È proprio su questo terreno che la lezione di Aldo Moro presenta una particolare attualità. Moro infatti è stato un leader di partito, molto convinto del ruolo che la Democrazia cristiana era chiamata a svolgere. Chi ha cercato e cerca anche oggi di separare il Moro leader di partito dal Moro statista deve forzare la documentazione e compiere un’operazione antistorica. Il famoso discorso con cui difese Luigi Gui nel caso Lockeed dichiarando “non ci lasceremo processare sulle piazze” non è stata né una dimostrazione di arroganza né un discorso in difesa di un amico. È stata una convinta rivendicazione del ruolo svolto dalla Dc nel trentennio precedente, “un’opera trentennale, per la quale si [è] realizza[ta] una grande trasformazione morale e politica”. In quell’occasione Moro si era mostrato disposto a riconoscere “eccessi ed errori”, aggiungendo peraltro “in qualche misura inevitabili” in un così grande processo storico, senza difendere ad oltranza tutto e tutti. Per lui infatti, la Dc era più grande dei democristiani (e le vicende successive al 1994 lo hanno confermato ampiamente). In altre parole: Moro difese con piena convinzione e senza incertezze la funzione svolta dalla Democrazia cristiana nella realizzazione della “più alta e la più ampia esperienza di libertà che l’Italia abbia mai vissuto nella sua storia”.  La funzione della Dc, cioè, quale cardine dell’intero sistema politico.

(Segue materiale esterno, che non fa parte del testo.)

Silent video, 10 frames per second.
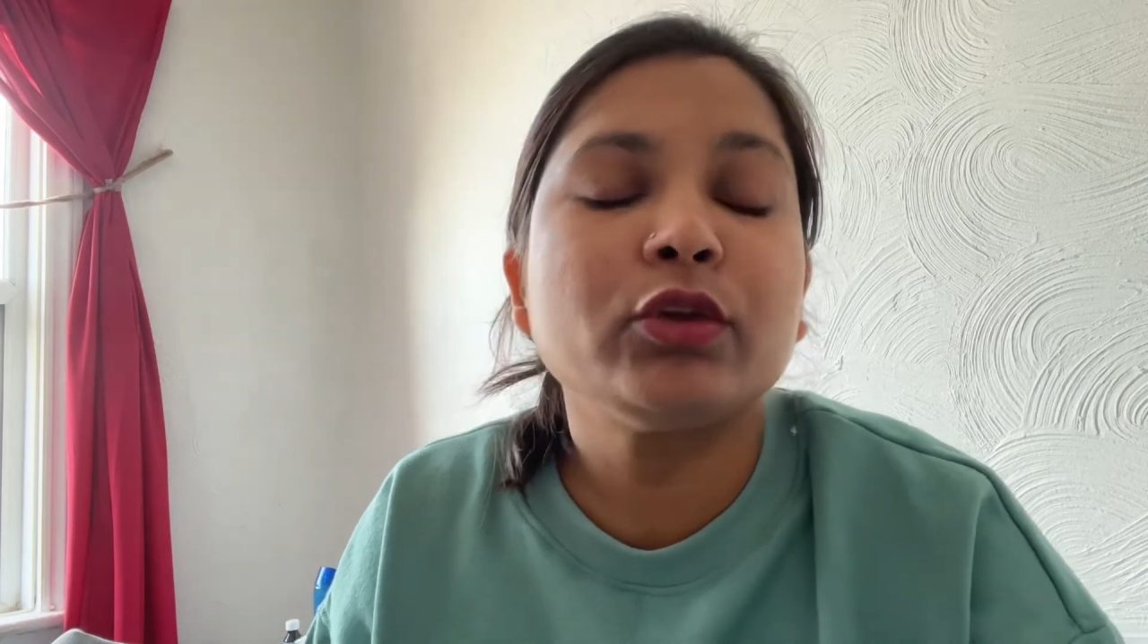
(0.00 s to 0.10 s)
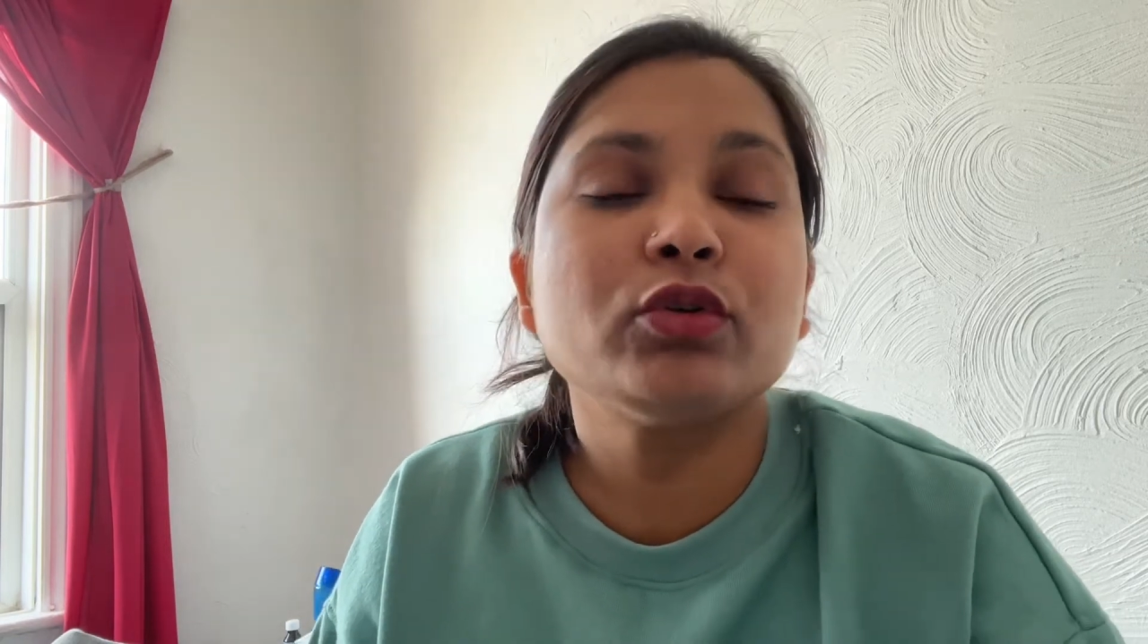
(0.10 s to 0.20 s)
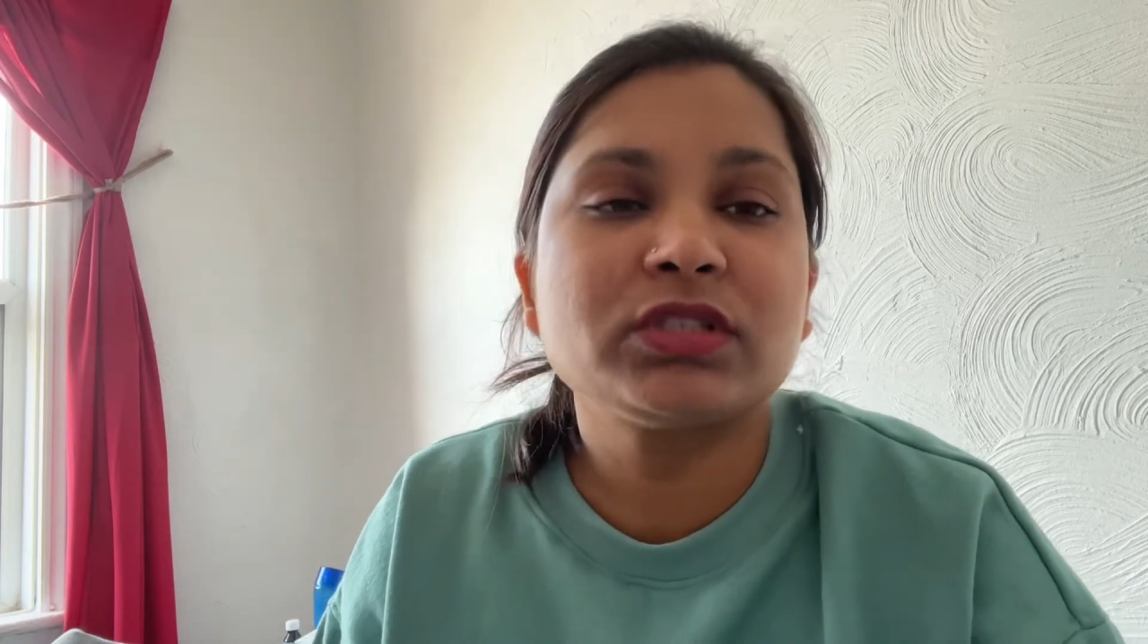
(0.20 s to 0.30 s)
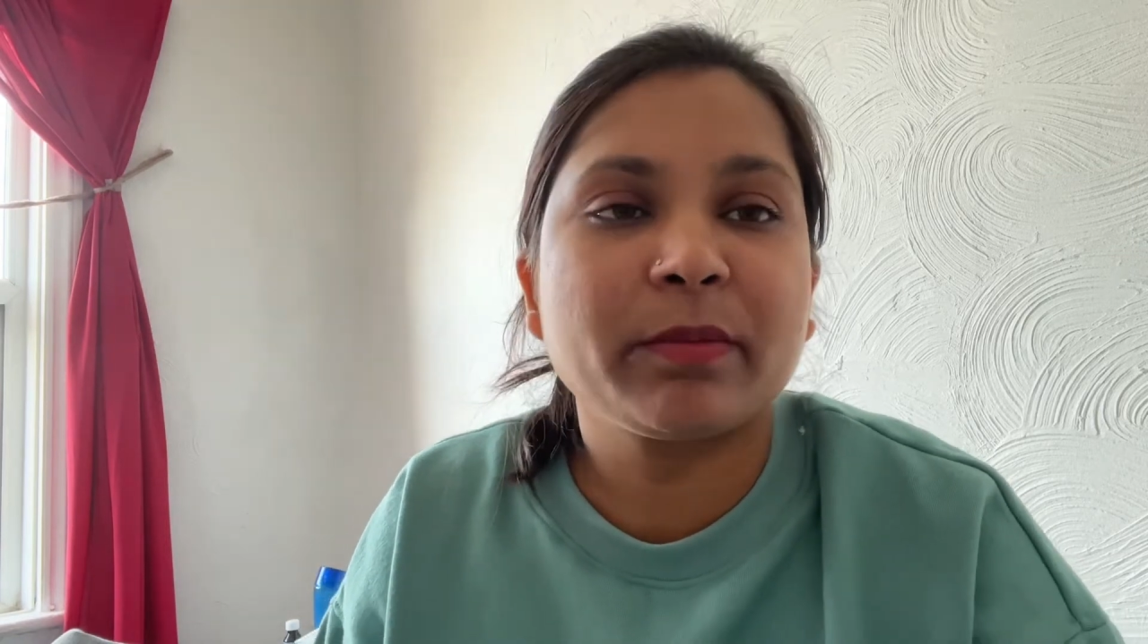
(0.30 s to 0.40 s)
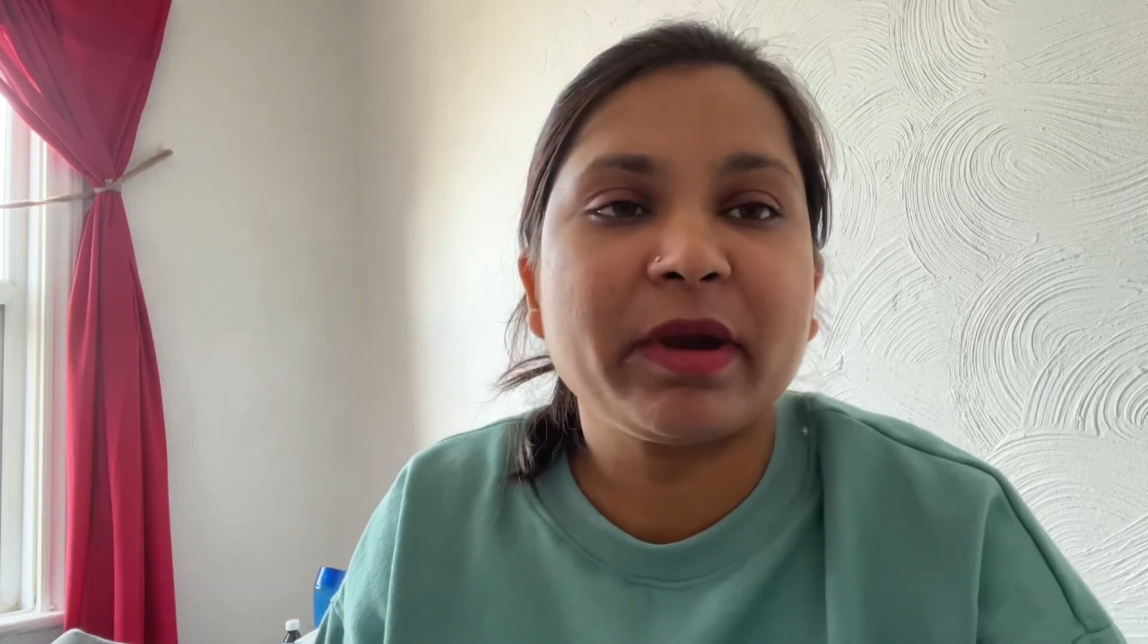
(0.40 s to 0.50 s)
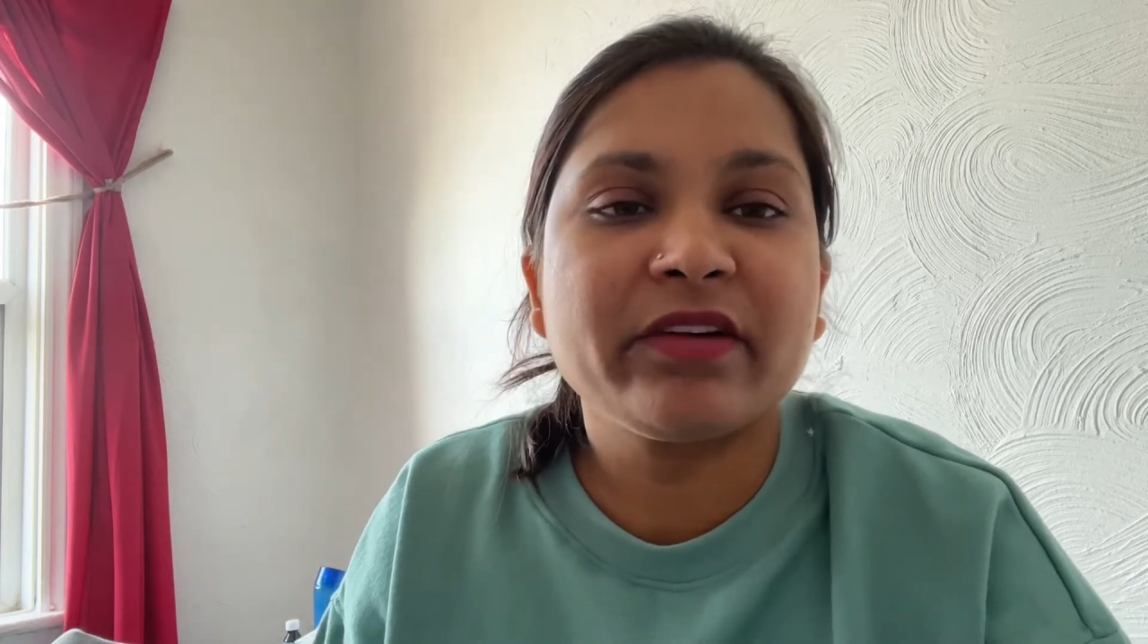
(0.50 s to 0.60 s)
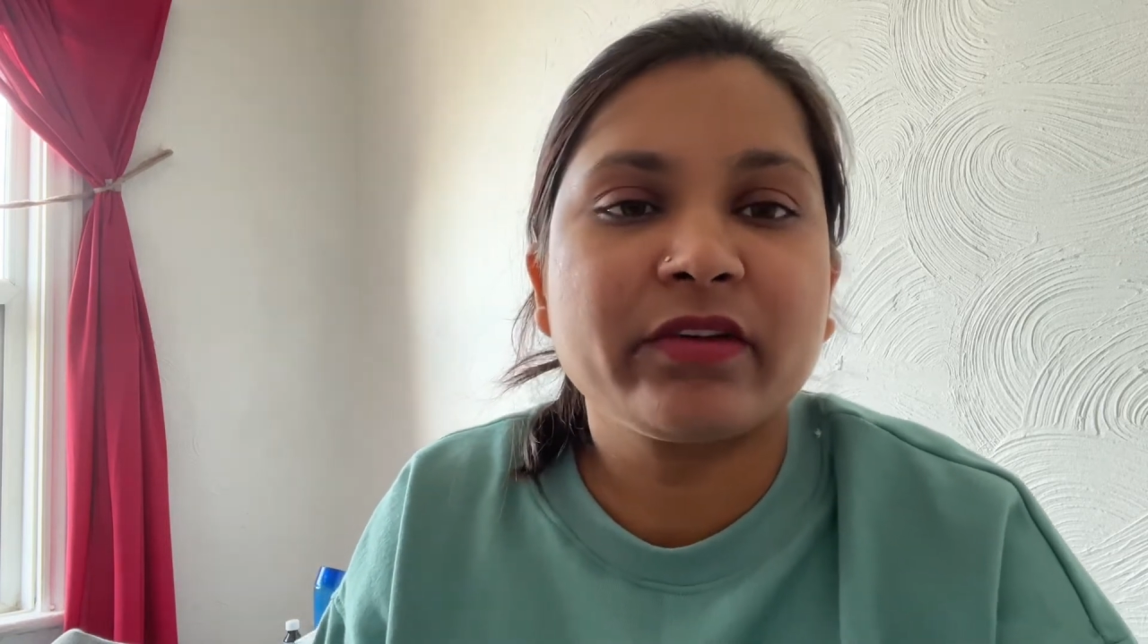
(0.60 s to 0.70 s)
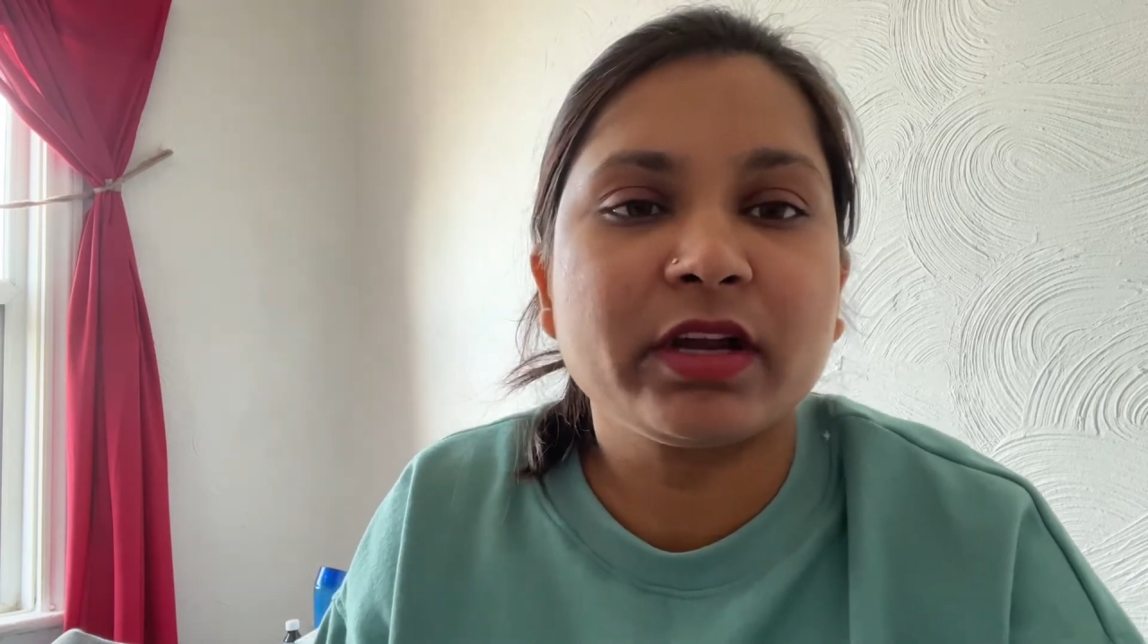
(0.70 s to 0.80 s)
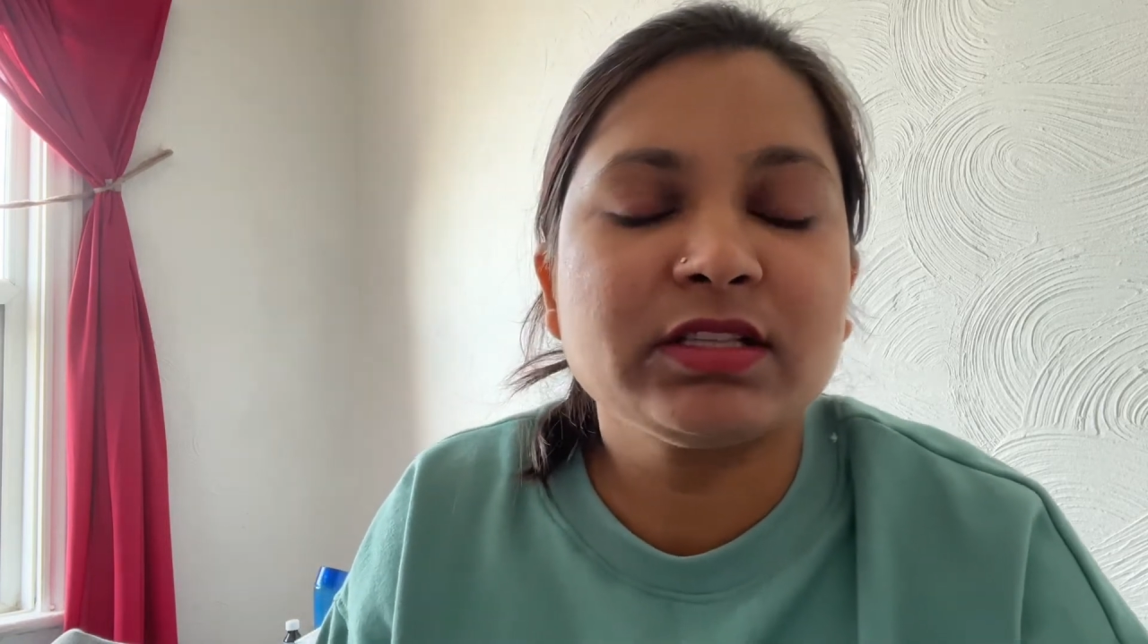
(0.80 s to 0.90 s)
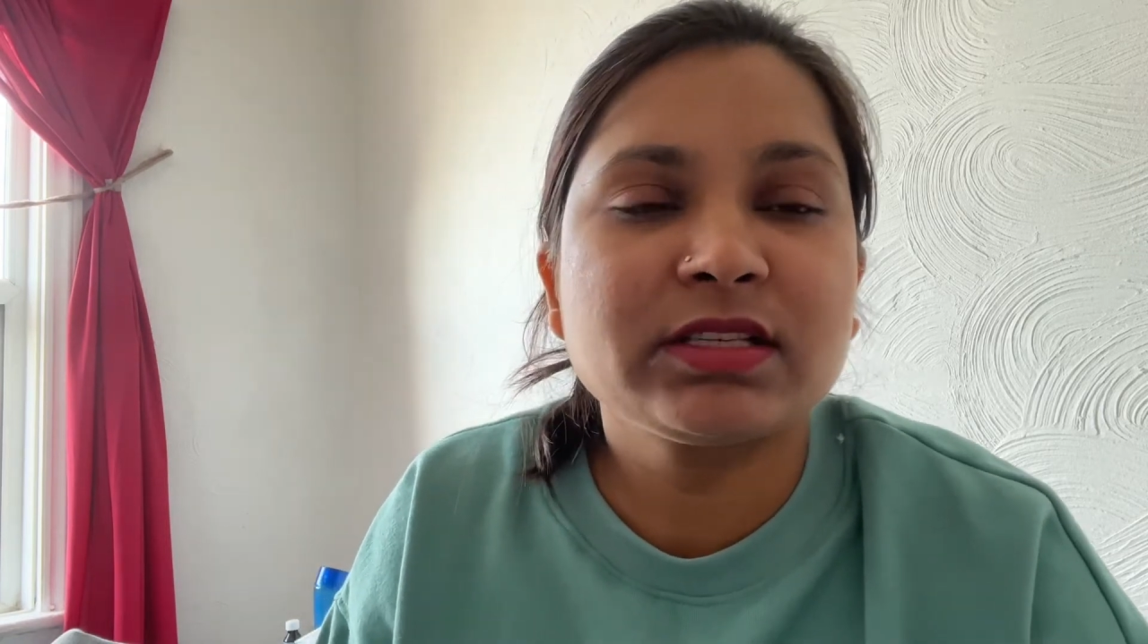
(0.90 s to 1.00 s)
using bed
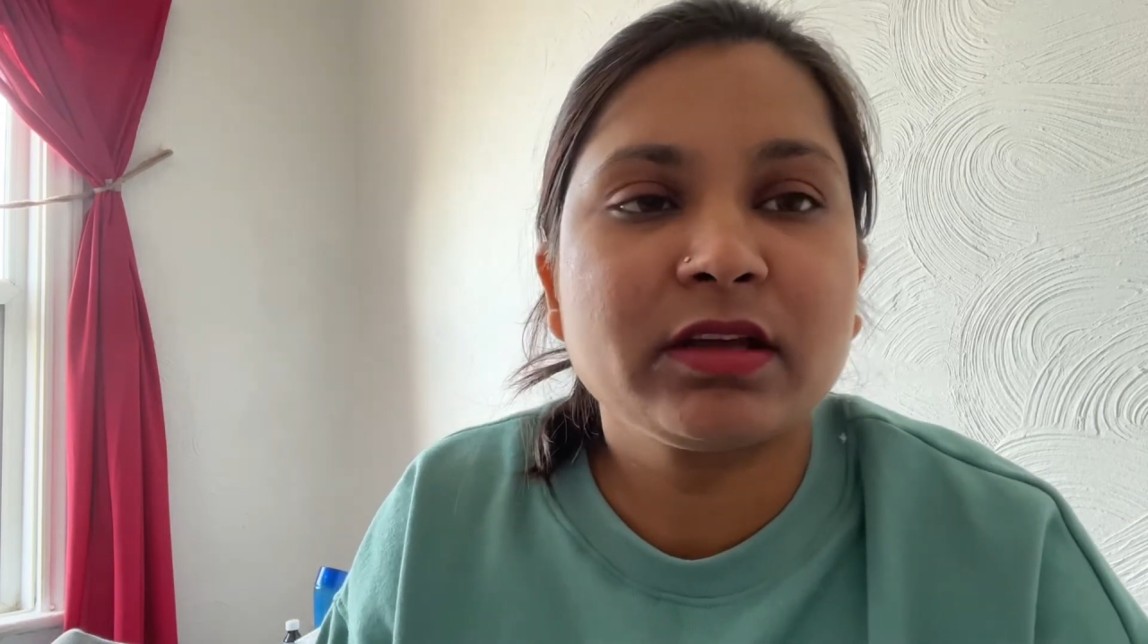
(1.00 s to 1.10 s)
rails,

Senza sistema politico, infatti, la democrazia si blocca. Se non c’ è un’architettura complessiva le istituzioni diventano sempre più deboli. Nella Seconda repubblica si è creduto che non fosse necessario costruire un sistema politico compiuto e ci si è affidati alle sole leggi elettorali per regolare tutto (salvo poi attribuire tutte le colpe di ciò che non va all’ultima legge elettorale approvata e chiederne subito un’altra). Ma se i diversi attori politici perseguono soltanto la propria affermazione, la loro lotta è a somma zero. La concorrenzialità tra proposte diverse è infatti virtuosa – anzi è il sale della democrazia – se tali proposte non riguardano solo la propria parte ma il tutto o, meglio, puntano ad affermare il ruolo della propria parte per contribuire alla costruzione del tutto. Più di ogni altro Moro si è applicato per far sì che il suo partito contribuisse all’architettura complessiva, non puntasse cioè alla mera “occupazione del potere”, ma svolgesse al meglio la sua funzione di “partito cardine” (entrambe espressioni di Leopoldo Elia, un grande giurista assai vicino allo statista democristiano).  La Dc oggi non c’è più e farla rinascere è impossibile. Ma la lezione di Moro è ancora valida.